After about 14 days without regular doses of sugar and grease, I really, truly didn't miss them much, at all. I started to prefer salads, and looked forward to my 100 calorie ice cream bars for a special treat. I started craving hummus. And granola bars didn't taste like shredded cardboard to me anymore. Cheating wasn't nearly as much fun as I always anticipated it would be. Eating two or three bites of my beloved decadent desserts just wasn't that much fun anymore. Eating brownies gave me a stomach ache that would last through the night. A curse and a blessing.

After an off season of sliding off the wagon a little, I allowed myself one, big splurge day before starting the new training season for the Covenant Health Knoxville Marathon Biggest Winner Team. I ate and thoroughly enjoyed a Chick-Fil-A breakfast with sweet tea, Zaxby's for lunch, a chocolate chip Double Doozie that afternoon, and I had brownies for supper. The food was sure tasty. But, honestly, it made me feel a sick.

And that's good.

See, knowing that those foods don't feed my needs anymore is pretty empowering. I don't get the same rush - the same high - that I used to get from binging. The food tastes good, but it doesn't give me the euphoria it used to. I'm looking forward to the way I feel when my life is filled with better, healthier choices.

For the record, I still enjoy Chick-Fil-A.
I get the wrap (no dressing), or the grilled chicken sandwich. It's their pleasure to serve it up, and I'm happy to say it's my pleasure to eat it up.

Monday, November 3, 2014

Pale Kids in a Sunshine World

Years ago, there was a Saturday morning cartoon on TV that featured an episode about the "pale kids" at school. The show was "Recess," and it revolved around the adventures of a bunch of fourth graders on the playground. The so-called "pale kids" were children who would rather stay inside and play board games (aka: nerd games) than get outside in the sunshine during recess.

I laughed so hard I literally had tears pooling up in my eyes.

Anyone who knew me well when I was a kid that age would absolutely agree that I was a true Pale Kid. It's not that I don't like sunshine. I'm simply apathetic and non-athletic (to quote my personal theme song from "Gentlemen Prefer Blondes").
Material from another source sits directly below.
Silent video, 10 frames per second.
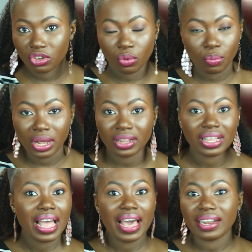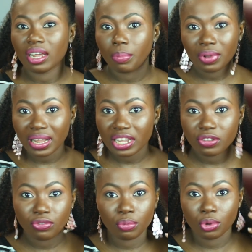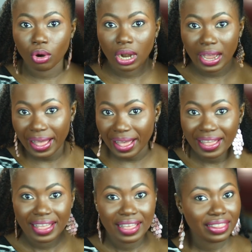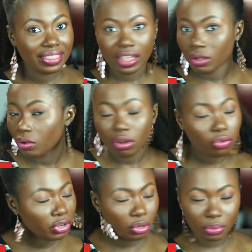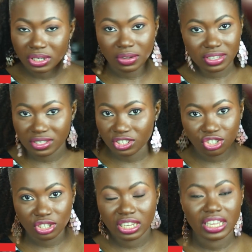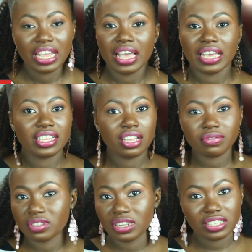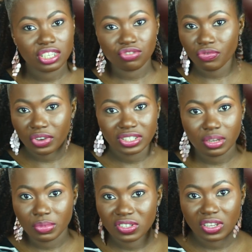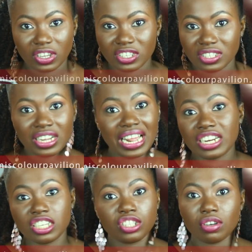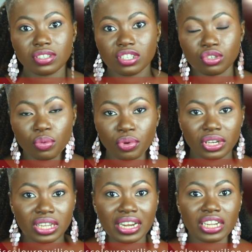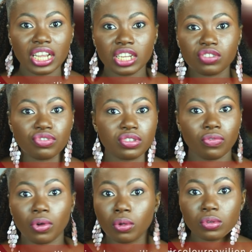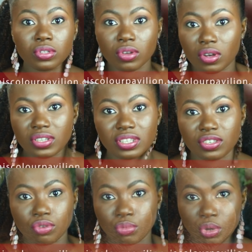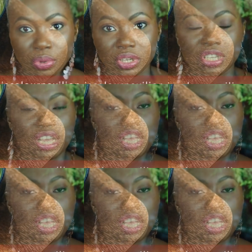your bath and apply it from your hair down all over your body. Essentially, it gives you necessary vitamins, like I said, and it detoxes your body and it gets rid of all the toxins from your body.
I was the kid who would rather scrape gum off the bottom of the desks than go outside and play softball. In the summer, I'd be sitting in the shade reading a book while my friends were in the pool. When the neighborhood kids picked and sold blackberries to make money in the summertime, I sat inside the air conditioned house and watched Jeopardy. My favorite place was the basement, where it was dark and there was a TV. Some of us just don't do the physically active thing, and we especially don't do it outdoors.

To make a (very) long story short, I had to make some changes as I got older. Reluctantly and resistantly, I had to get my health under control. Watching TV all the time has a much different effect on your body when you're 14 than it does when you're over 40. With cardiovascular disease in my family, and some health issues of my own surfacing, I eventually had to come to terms with the fact that I needed to make some changes if I wanted to stick around for awhile, and continue to enjoy life to the fullest.

So this blog is about health, fitness, starting over, life in general, and being a Pale Kid. I have learned I can coexist with grown-up sunshine kids quite well.

- I look different in pictures than sunshine kids, but I don't shy away from cameras.
- I may not be fast, but I have endurance.
- I may be the only person wearing jeans at the training runs, but I do show up.
- My legs will never be skinny, but they do work and so I will use them and be thankful.
- And while I don't cross the finish line with the sunshine kids, I do finish. And that's what counts!